Afastando-nos das considerações de ordem onomatológicas, é importante debruçarmo-nos sobre a parte técnica para percebermos o significado do que está a acontecer. Os algoritmos de HFT poderão ser caracterizados pelas suas necessidades técnicas. Havendo obviamente algumas especificidades dependendo da estratégia que é seguida por quem programa e comanda estes algoritmos, há coisas que se mantêm constantes: a necessidade de ingestão de enormes quantidades de dados financeiros, pois só assim se pode melhorar o desempenho das fórmulas estatísticas onde se baseiam os algoritmos; as necessidades computacionais para processar tais dados, que será o garante de que a análise será feita o mais depressa possível; a necessidade de, fisicamente, estes algoritmos estarem o mais próximo possível dos locais onde se efectuam as trocas financeiras, pois isso garante vantagens de nanossegundos que poderão ser a diferença entre ganhar ou perder dinheiro; a necessidade de estar ligado à rede através de ligações de latência extremamente baixa - ao ponto de já nem a fibra óptica ser rápida o suficiente; e por aí adiante.
Quando falávamos da “compressão das formas básicas da nossa realidade”, falávamos precisamente destas necessidades: o algoritmo ideal será capaz de ingerir, processar, decidir e efectivar a troca de forma instantânea - a compressão do tempo, de modo a que este deixe de ter significado. O algoritmo ideal também terá de comprimir o espaço, e terá de ser capaz de estar em Nova Iorque, Chicago, Londres, Tóquio, ou um outro qualquer grande centro financeiro, tudo em simultâneo. Quando se fala de frequência, e em especial de alta frequência, convém perceber que estamos a falar de um dado número de repetições da mesma acção numa unidade de tempo (em termos matemáticos: # de transacções / nanossegundos); posto isto, torna-se óbvio que o algoritmo ideal terá de ser capaz de efectuar um número de transacções a tender para o infinito, com a unidade de tempo a tender para os zero ns.
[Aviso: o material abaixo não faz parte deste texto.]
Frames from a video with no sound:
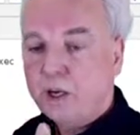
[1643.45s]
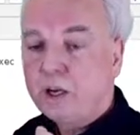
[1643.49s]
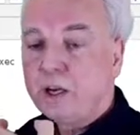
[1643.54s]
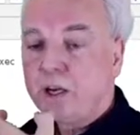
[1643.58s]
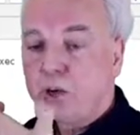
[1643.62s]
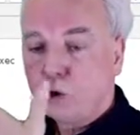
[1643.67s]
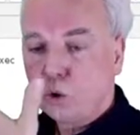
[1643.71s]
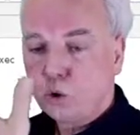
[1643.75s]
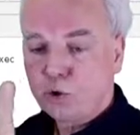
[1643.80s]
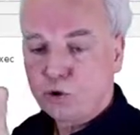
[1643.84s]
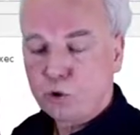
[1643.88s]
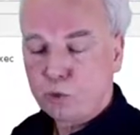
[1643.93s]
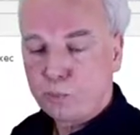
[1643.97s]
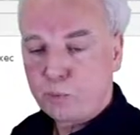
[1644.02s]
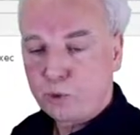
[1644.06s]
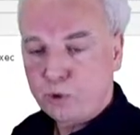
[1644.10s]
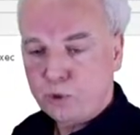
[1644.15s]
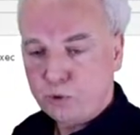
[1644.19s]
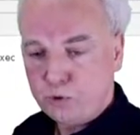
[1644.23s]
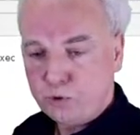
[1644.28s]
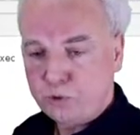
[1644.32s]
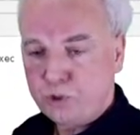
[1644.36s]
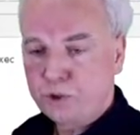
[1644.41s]
it also
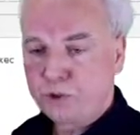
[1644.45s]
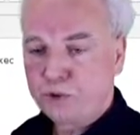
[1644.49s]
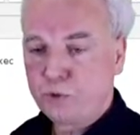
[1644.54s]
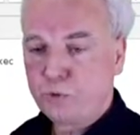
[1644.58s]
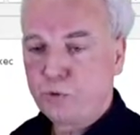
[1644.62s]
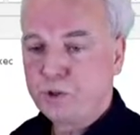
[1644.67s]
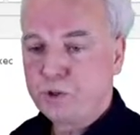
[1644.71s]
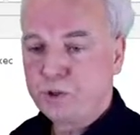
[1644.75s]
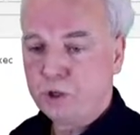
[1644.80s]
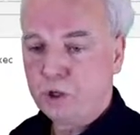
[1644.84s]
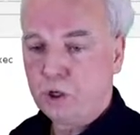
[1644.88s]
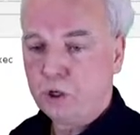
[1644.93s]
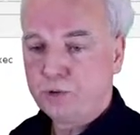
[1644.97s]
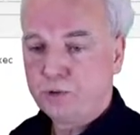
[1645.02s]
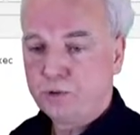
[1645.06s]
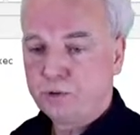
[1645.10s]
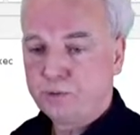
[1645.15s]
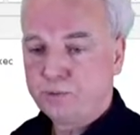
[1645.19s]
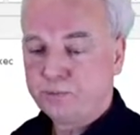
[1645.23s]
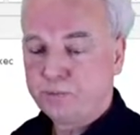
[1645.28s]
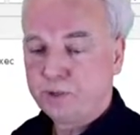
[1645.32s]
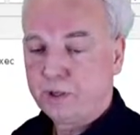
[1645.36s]
produces a result.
Tudo isto aponta para a tendência da concentração que se verifica na realidade. Como estes algoritmos funcionam na margem, e ganham através do volume de transacções efectuadas, as economias de escala irão favorecer as empresas que fizerem a gestão do maior número de activos. No limite, o que irá acontecer é que irão existir alguns (poucos) algoritmos responsáveis pela gestão da esmagadora maioria dos activos existentes, ficando só alguns restos para situações altamente especializadas ou que não possuam liquidez suficiente para que as trocas de alta frequência sejam rentáveis. Estamos portanto perante um caso óbvio do software que verdadeiramente açambarcou o mundo.